### What the exercise asks:
Leave out the pictures and copy each record below exactly.

Data Block Start

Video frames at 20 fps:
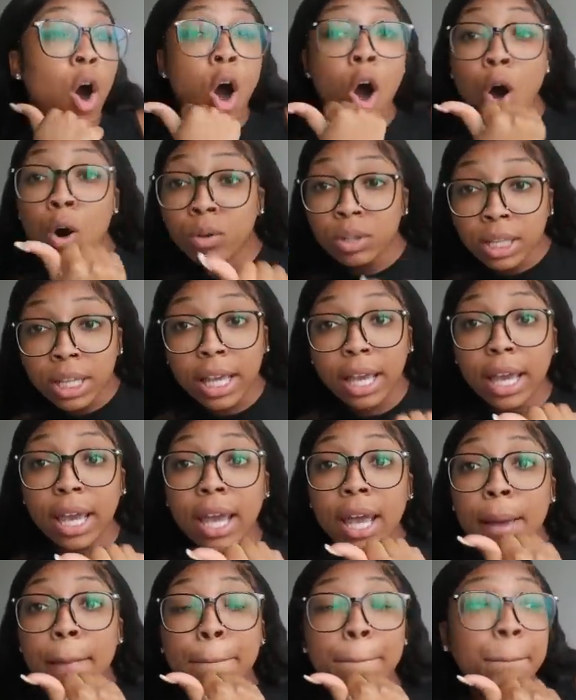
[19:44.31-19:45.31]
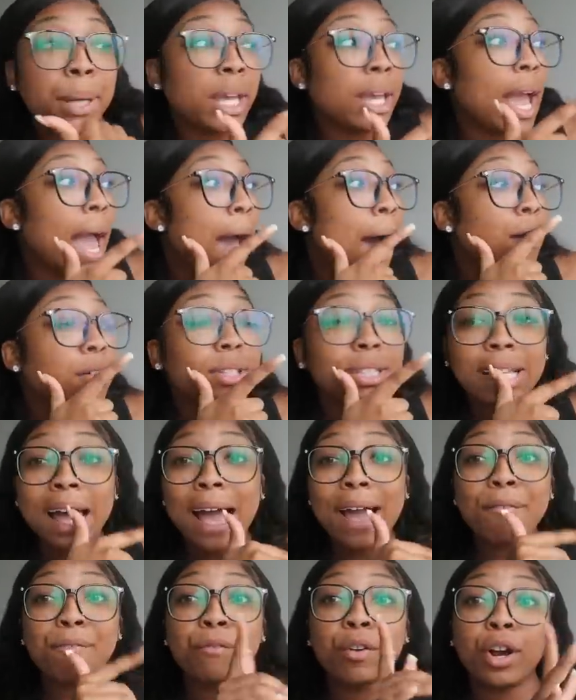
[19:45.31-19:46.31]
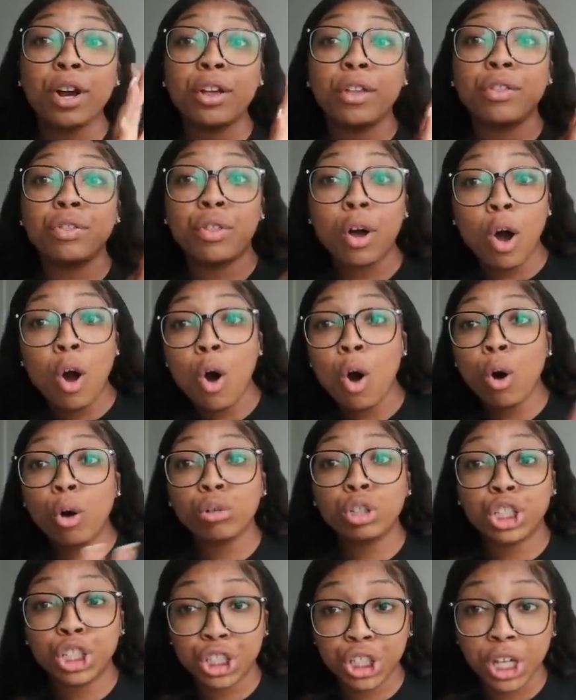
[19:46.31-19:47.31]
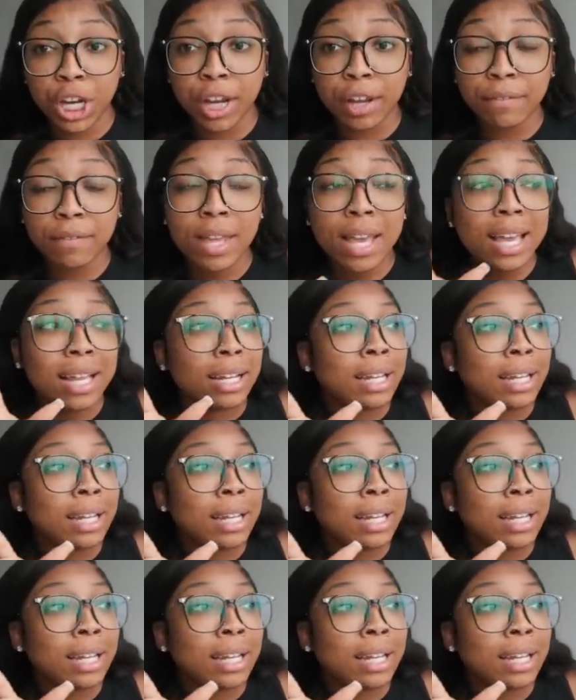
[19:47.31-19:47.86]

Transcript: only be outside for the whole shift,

Data Block End

### Reply:
Video frames at 20 fps:
[19:44.31-19:45.31]
[19:45.31-19:46.31]
[19:46.31-19:47.31]
[19:47.31-19:47.86]

Transcript: only be outside for the whole shift,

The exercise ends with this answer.